++++ SOURCE RECORDS

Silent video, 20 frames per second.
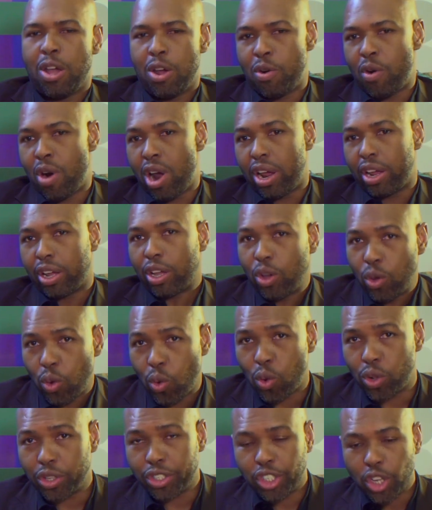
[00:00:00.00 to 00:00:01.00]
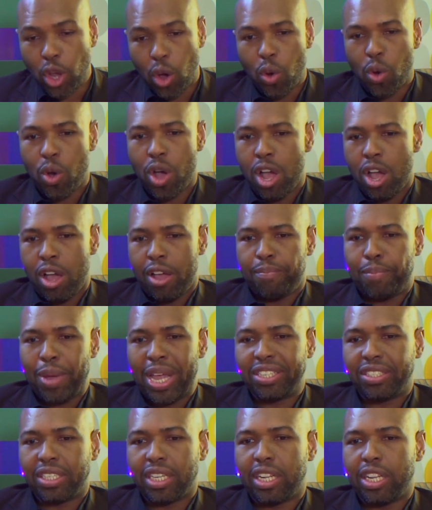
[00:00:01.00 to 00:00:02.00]
All right, cool. So
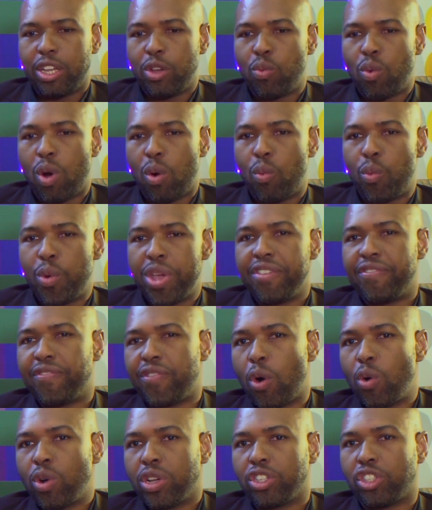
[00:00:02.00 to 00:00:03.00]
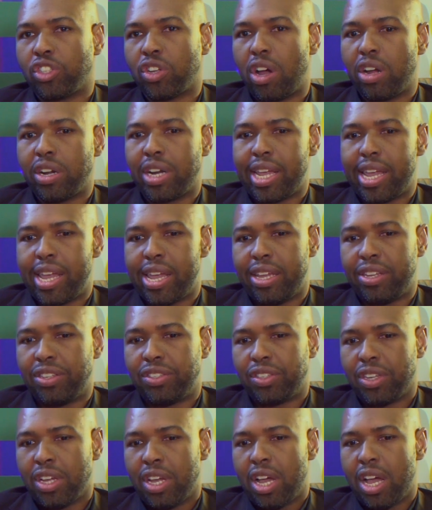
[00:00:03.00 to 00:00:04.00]
basically what we focus on
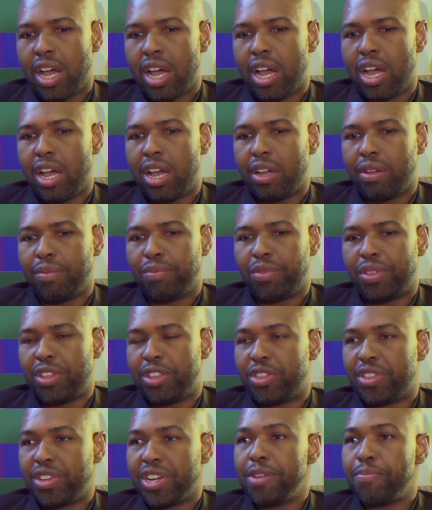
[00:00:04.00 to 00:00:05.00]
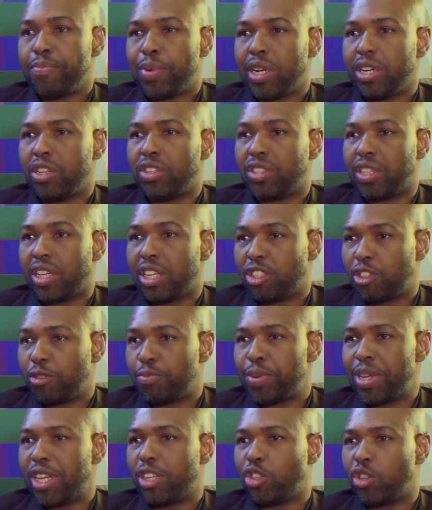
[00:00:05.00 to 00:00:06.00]
is the 3 pillars that
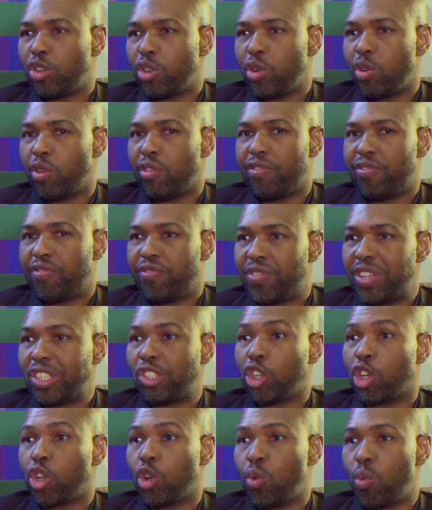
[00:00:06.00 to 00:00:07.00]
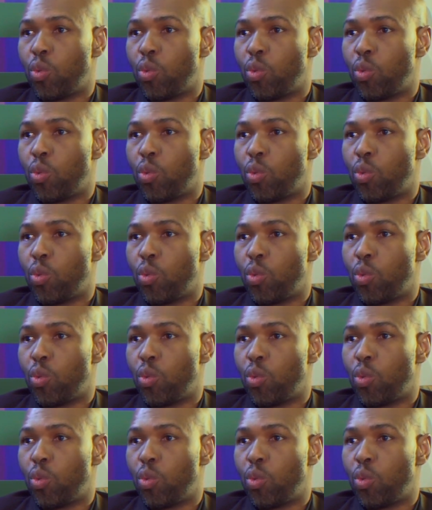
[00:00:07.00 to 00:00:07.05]
speak to your physical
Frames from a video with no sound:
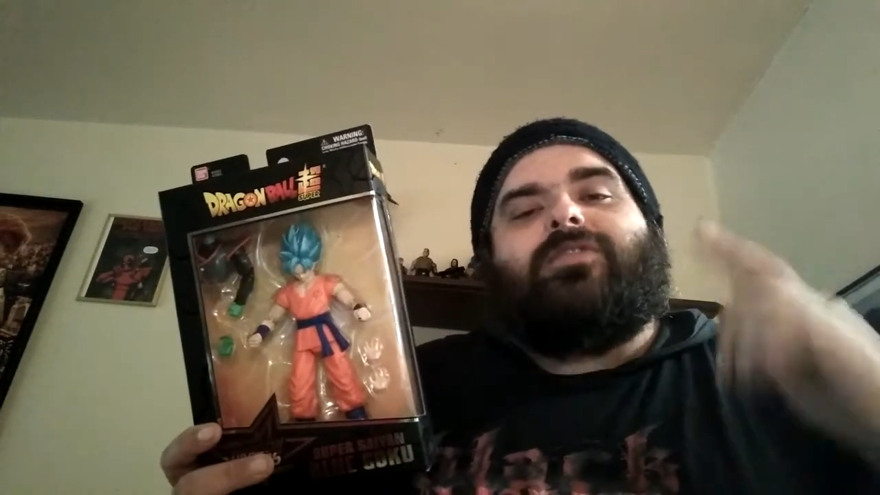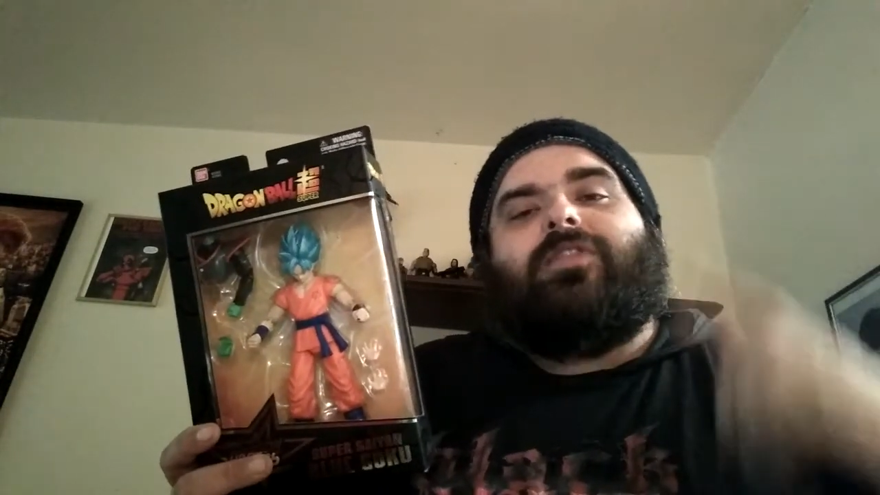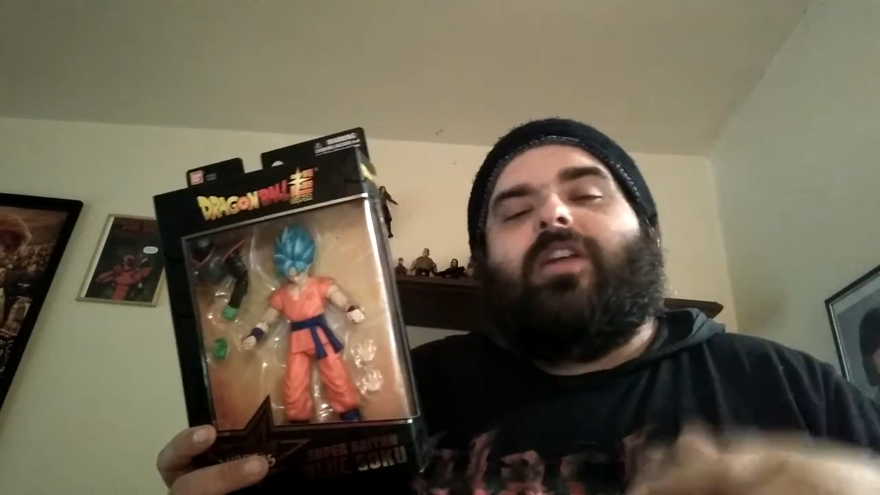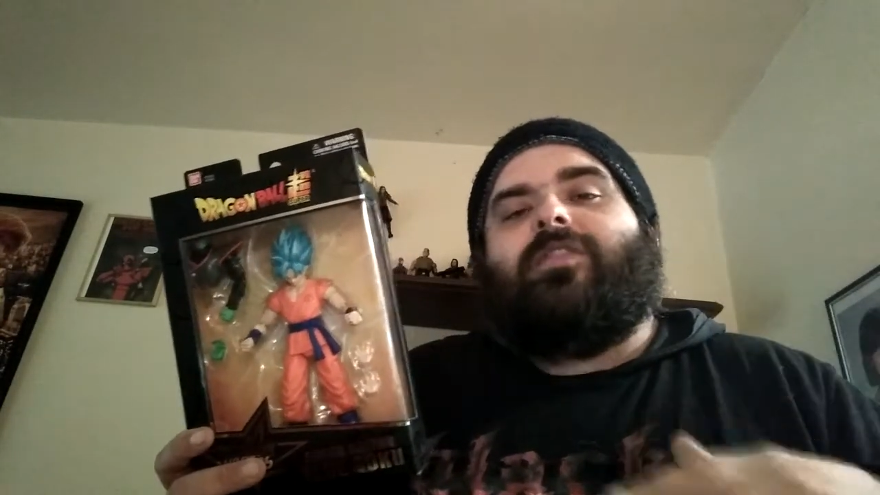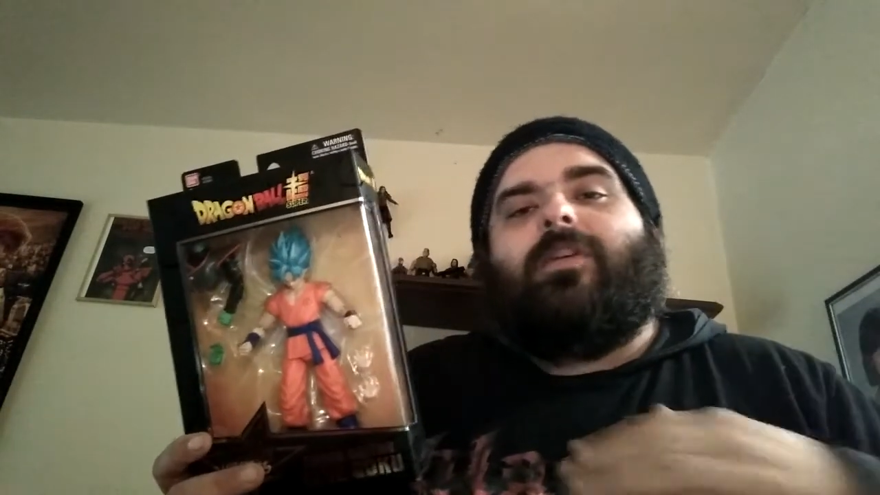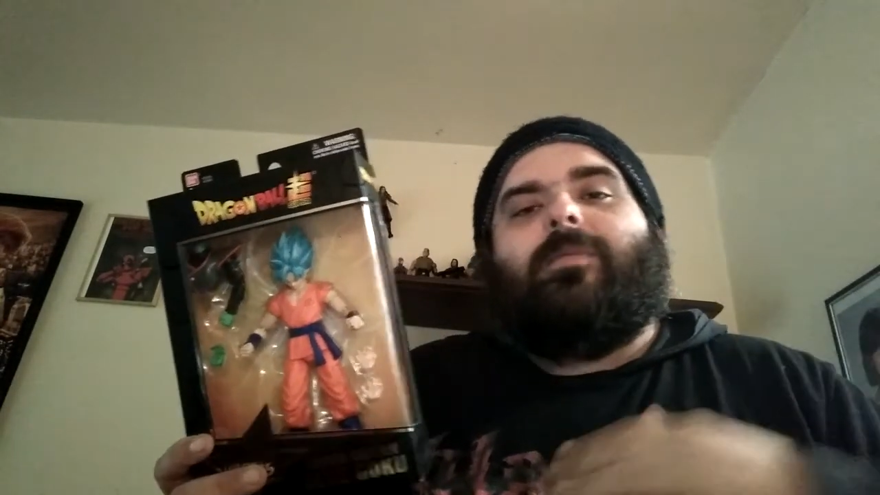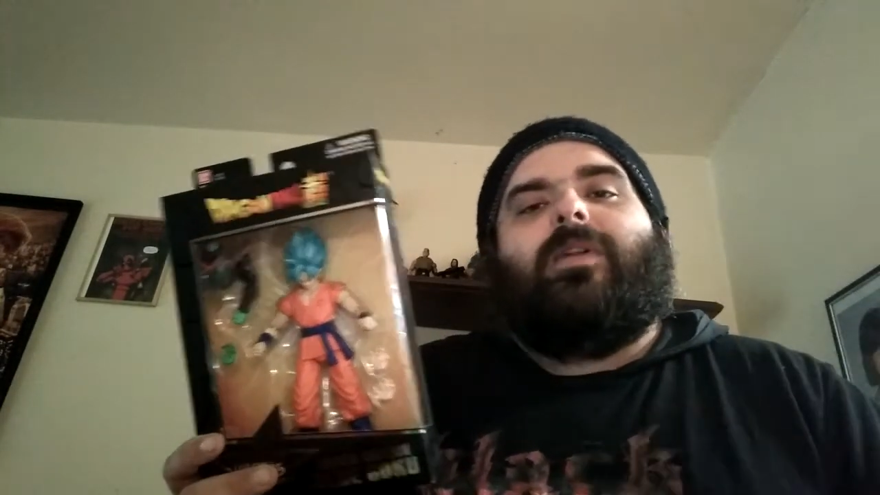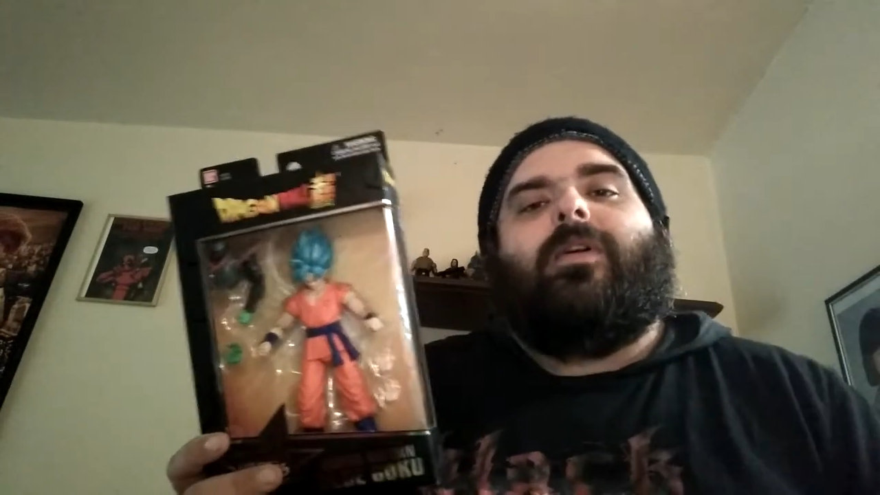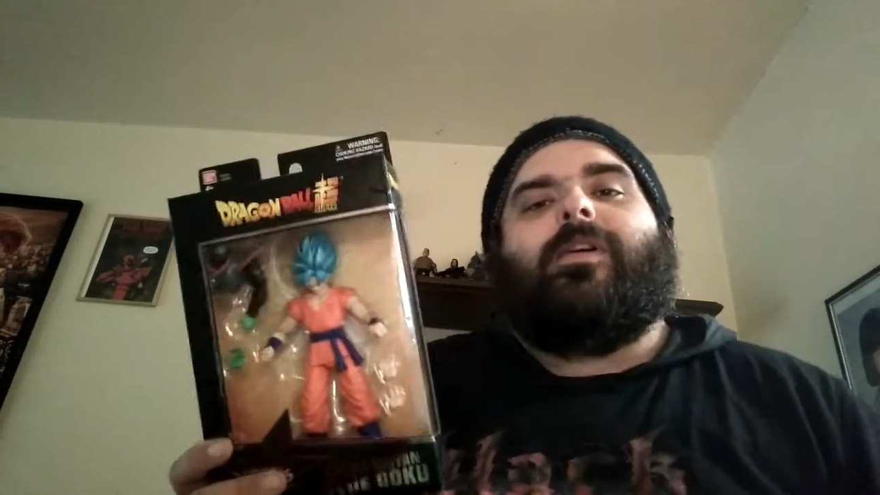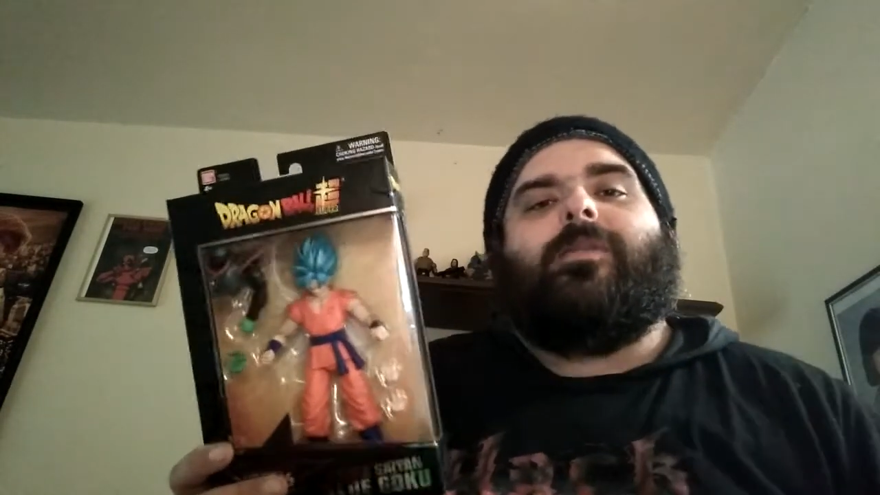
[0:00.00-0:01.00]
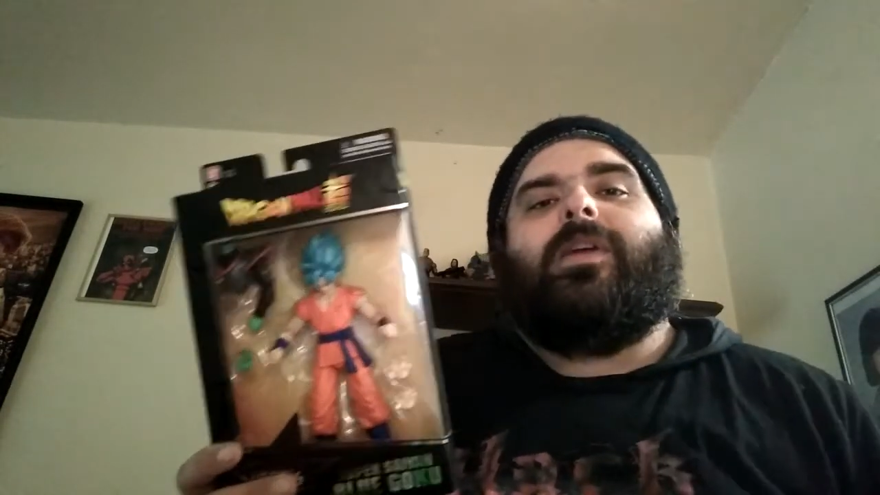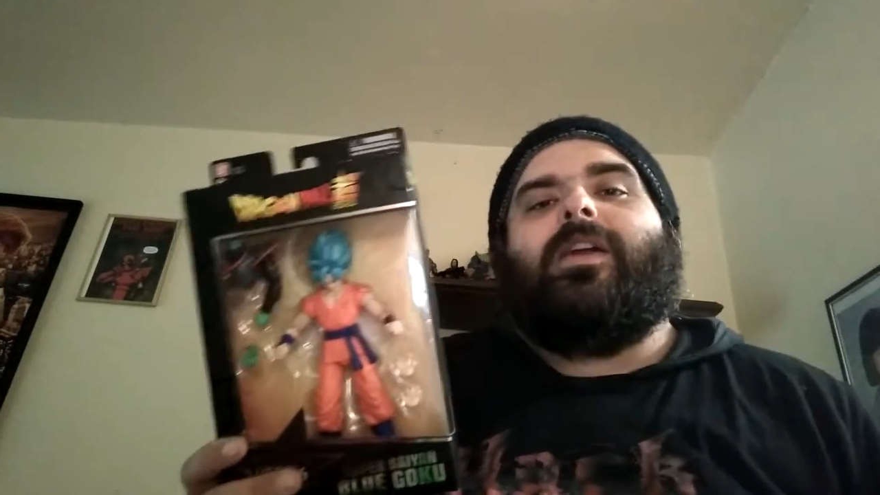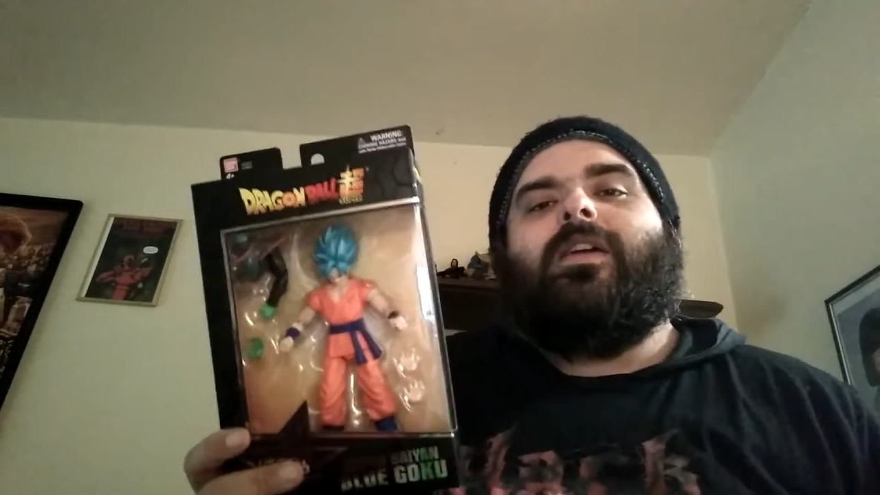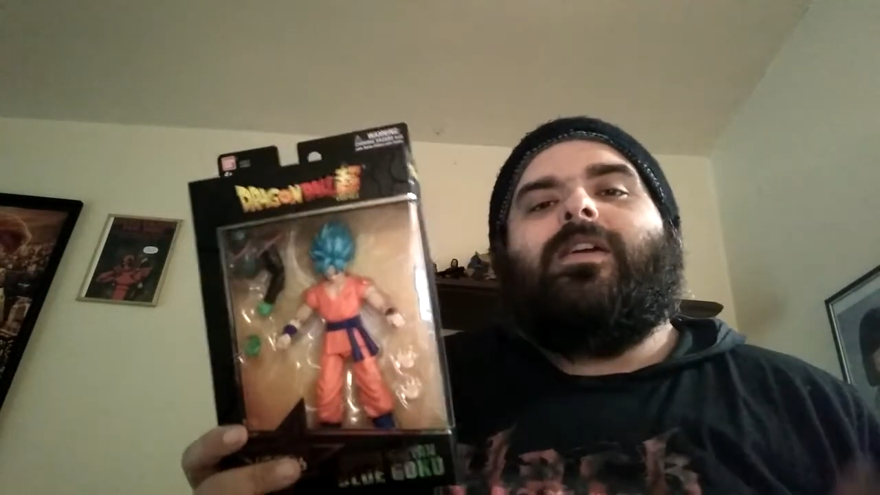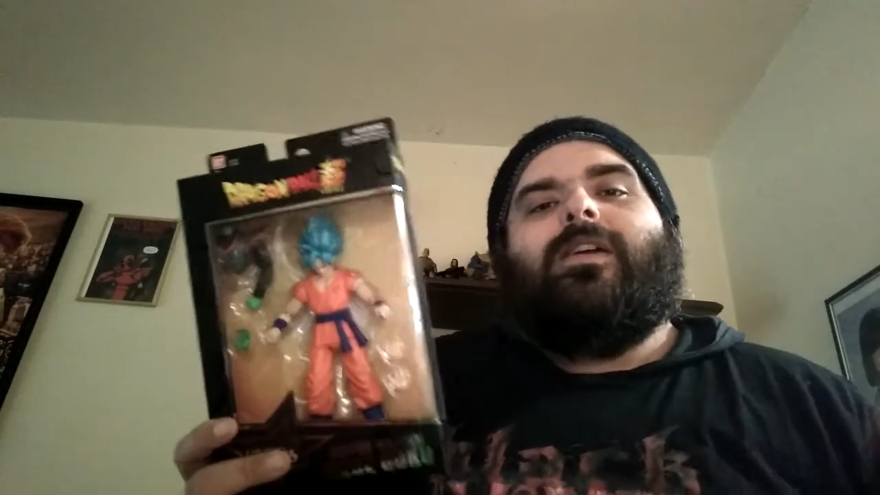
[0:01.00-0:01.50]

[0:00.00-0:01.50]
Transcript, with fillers: Red Ribbon Army.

++++++++

▶ YOUR INSTRUCTIONS
Here the lines from the one with "[00:00:07.00 to 00:00:07.05]" through the last line of the data above need to be repeated exactly, both included, and any picture omitted.

▶ ANSWER TO THE PROBLEM
[00:00:07.00 to 00:00:07.05]
speak to your physical
Frames from a video with no sound:
[0:00.00-0:01.00]
[0:01.00-0:01.50]

[0:00.00-0:01.50]
Transcript, with fillers: Red Ribbon Army.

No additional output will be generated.